Data listing>
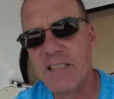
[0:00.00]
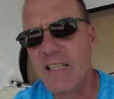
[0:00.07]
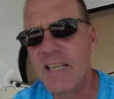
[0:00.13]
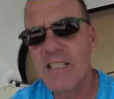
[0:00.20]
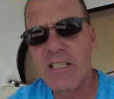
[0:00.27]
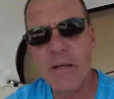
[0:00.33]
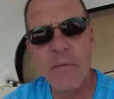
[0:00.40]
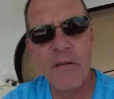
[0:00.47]

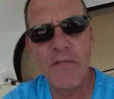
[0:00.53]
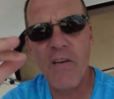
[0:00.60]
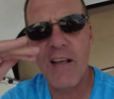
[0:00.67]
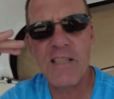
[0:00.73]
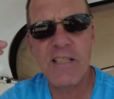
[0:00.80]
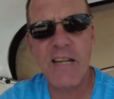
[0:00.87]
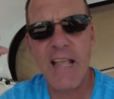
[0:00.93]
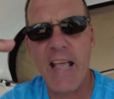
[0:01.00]
Did some
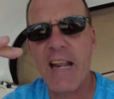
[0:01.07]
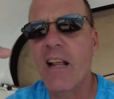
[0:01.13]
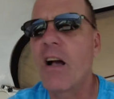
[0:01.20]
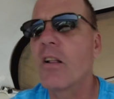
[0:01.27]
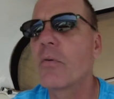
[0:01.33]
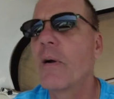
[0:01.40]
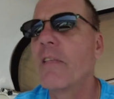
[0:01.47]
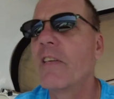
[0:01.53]
investigating
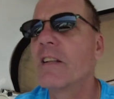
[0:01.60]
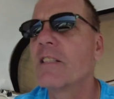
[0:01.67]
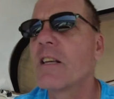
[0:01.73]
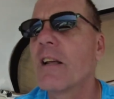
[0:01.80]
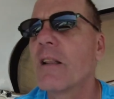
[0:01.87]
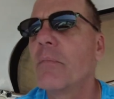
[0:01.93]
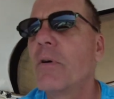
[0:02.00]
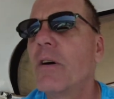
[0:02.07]
all around the
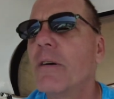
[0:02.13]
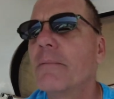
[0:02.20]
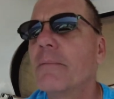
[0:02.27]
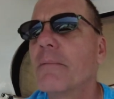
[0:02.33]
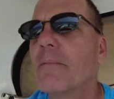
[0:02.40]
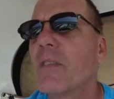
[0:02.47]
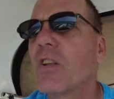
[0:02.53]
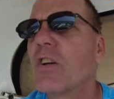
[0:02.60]
inside of the boat.
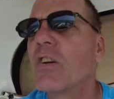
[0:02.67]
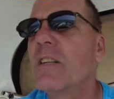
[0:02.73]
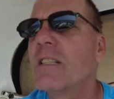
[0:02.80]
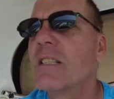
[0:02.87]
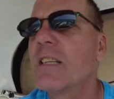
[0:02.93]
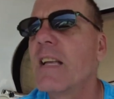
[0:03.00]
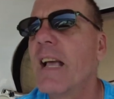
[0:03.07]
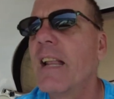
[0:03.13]
Couldn't
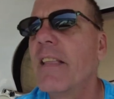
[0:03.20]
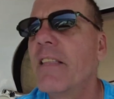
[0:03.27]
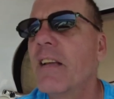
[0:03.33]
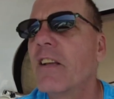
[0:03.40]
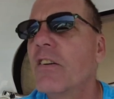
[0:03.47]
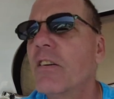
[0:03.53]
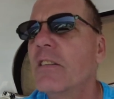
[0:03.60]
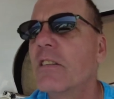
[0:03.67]
see
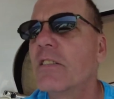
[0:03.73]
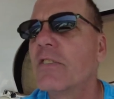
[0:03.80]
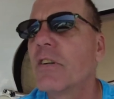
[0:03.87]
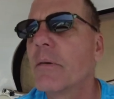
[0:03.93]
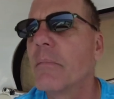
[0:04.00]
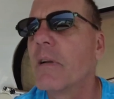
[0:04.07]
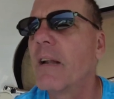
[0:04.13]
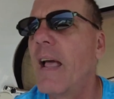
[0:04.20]
anything, couldn't
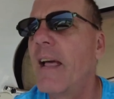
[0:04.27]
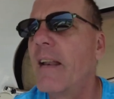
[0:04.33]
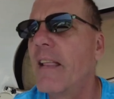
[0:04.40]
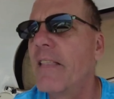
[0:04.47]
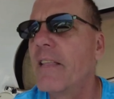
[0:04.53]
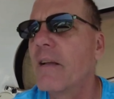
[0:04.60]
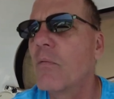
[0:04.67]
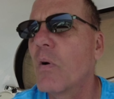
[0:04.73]
determine
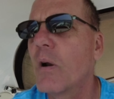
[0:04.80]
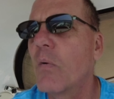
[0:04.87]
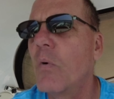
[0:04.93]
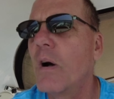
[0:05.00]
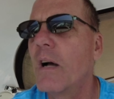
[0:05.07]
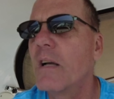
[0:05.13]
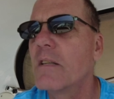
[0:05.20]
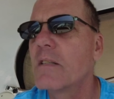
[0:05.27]
anything what it
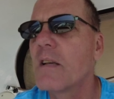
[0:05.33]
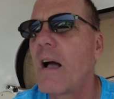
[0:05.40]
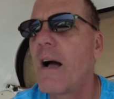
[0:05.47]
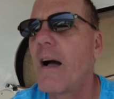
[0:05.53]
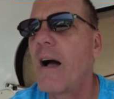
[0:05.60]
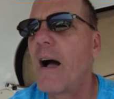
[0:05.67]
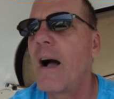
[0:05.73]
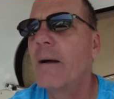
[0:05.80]
was.
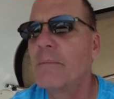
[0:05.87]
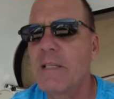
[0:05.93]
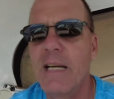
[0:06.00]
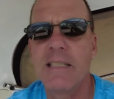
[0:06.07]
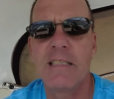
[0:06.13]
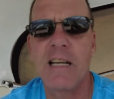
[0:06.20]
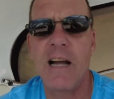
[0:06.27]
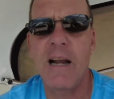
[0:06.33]
I'm
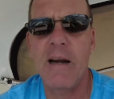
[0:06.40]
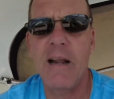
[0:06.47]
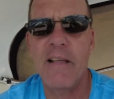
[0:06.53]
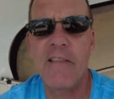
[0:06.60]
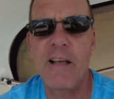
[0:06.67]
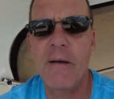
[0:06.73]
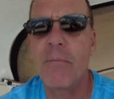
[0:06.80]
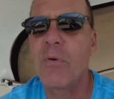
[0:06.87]
dead tired
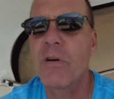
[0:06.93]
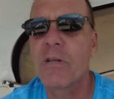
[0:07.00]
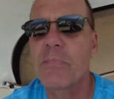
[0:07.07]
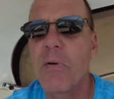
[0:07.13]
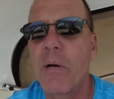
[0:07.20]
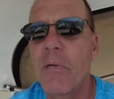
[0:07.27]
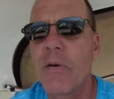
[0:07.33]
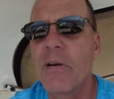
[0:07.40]
at that point. It's
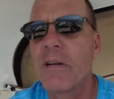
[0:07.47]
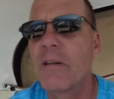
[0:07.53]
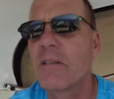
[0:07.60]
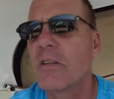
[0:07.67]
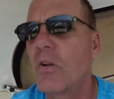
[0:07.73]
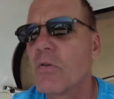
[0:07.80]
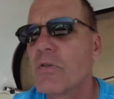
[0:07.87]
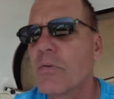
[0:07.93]
probably
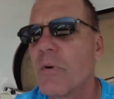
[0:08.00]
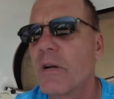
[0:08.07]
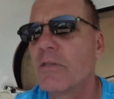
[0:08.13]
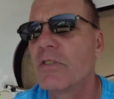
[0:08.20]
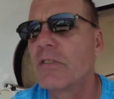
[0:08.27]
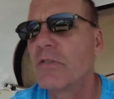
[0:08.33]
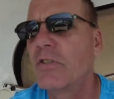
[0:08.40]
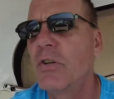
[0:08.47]
close around
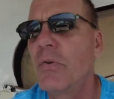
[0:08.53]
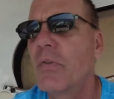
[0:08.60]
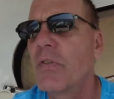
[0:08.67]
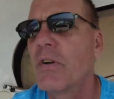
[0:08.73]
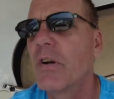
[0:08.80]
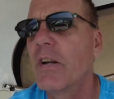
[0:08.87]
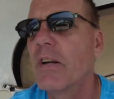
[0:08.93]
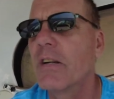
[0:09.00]

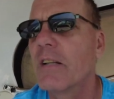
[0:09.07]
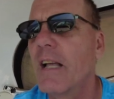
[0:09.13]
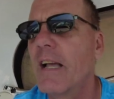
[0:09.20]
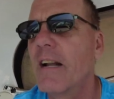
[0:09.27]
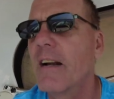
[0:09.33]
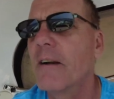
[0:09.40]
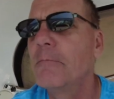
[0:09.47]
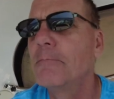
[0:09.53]
2.30 or
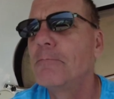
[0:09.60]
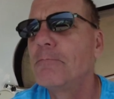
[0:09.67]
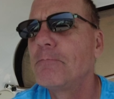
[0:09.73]
later.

To do> Print the records again exactly, pictures excluded.

Response box>
[0:00.00]
[0:00.07]
[0:00.13]
[0:00.20]
[0:00.27]
[0:00.33]
[0:00.40]
[0:00.47]

[0:00.53]
[0:00.60]
[0:00.67]
[0:00.73]
[0:00.80]
[0:00.87]
[0:00.93]
[0:01.00]
Did some
[0:01.07]
[0:01.13]
[0:01.20]
[0:01.27]
[0:01.33]
[0:01.40]
[0:01.47]
[0:01.53]
investigating
[0:01.60]
[0:01.67]
[0:01.73]
[0:01.80]
[0:01.87]
[0:01.93]
[0:02.00]
[0:02.07]
all around the
[0:02.13]
[0:02.20]
[0:02.27]
[0:02.33]
[0:02.40]
[0:02.47]
[0:02.53]
[0:02.60]
inside of the boat.
[0:02.67]
[0:02.73]
[0:02.80]
[0:02.87]
[0:02.93]
[0:03.00]
[0:03.07]
[0:03.13]
Couldn't
[0:03.20]
[0:03.27]
[0:03.33]
[0:03.40]
[0:03.47]
[0:03.53]
[0:03.60]
[0:03.67]
see
[0:03.73]
[0:03.80]
[0:03.87]
[0:03.93]
[0:04.00]
[0:04.07]
[0:04.13]
[0:04.20]
anything, couldn't
[0:04.27]
[0:04.33]
[0:04.40]
[0:04.47]
[0:04.53]
[0:04.60]
[0:04.67]
[0:04.73]
determine
[0:04.80]
[0:04.87]
[0:04.93]
[0:05.00]
[0:05.07]
[0:05.13]
[0:05.20]
[0:05.27]
anything what it
[0:05.33]
[0:05.40]
[0:05.47]
[0:05.53]
[0:05.60]
[0:05.67]
[0:05.73]
[0:05.80]
was.
[0:05.87]
[0:05.93]
[0:06.00]
[0:06.07]
[0:06.13]
[0:06.20]
[0:06.27]
[0:06.33]
I'm
[0:06.40]
[0:06.47]
[0:06.53]
[0:06.60]
[0:06.67]
[0:06.73]
[0:06.80]
[0:06.87]
dead tired
[0:06.93]
[0:07.00]
[0:07.07]
[0:07.13]
[0:07.20]
[0:07.27]
[0:07.33]
[0:07.40]
at that point. It's
[0:07.47]
[0:07.53]
[0:07.60]
[0:07.67]
[0:07.73]
[0:07.80]
[0:07.87]
[0:07.93]
probably
[0:08.00]
[0:08.07]
[0:08.13]
[0:08.20]
[0:08.27]
[0:08.33]
[0:08.40]
[0:08.47]
close around
[0:08.53]
[0:08.60]
[0:08.67]
[0:08.73]
[0:08.80]
[0:08.87]
[0:08.93]
[0:09.00]

[0:09.07]
[0:09.13]
[0:09.20]
[0:09.27]
[0:09.33]
[0:09.40]
[0:09.47]
[0:09.53]
2.30 or
[0:09.60]
[0:09.67]
[0:09.73]
later.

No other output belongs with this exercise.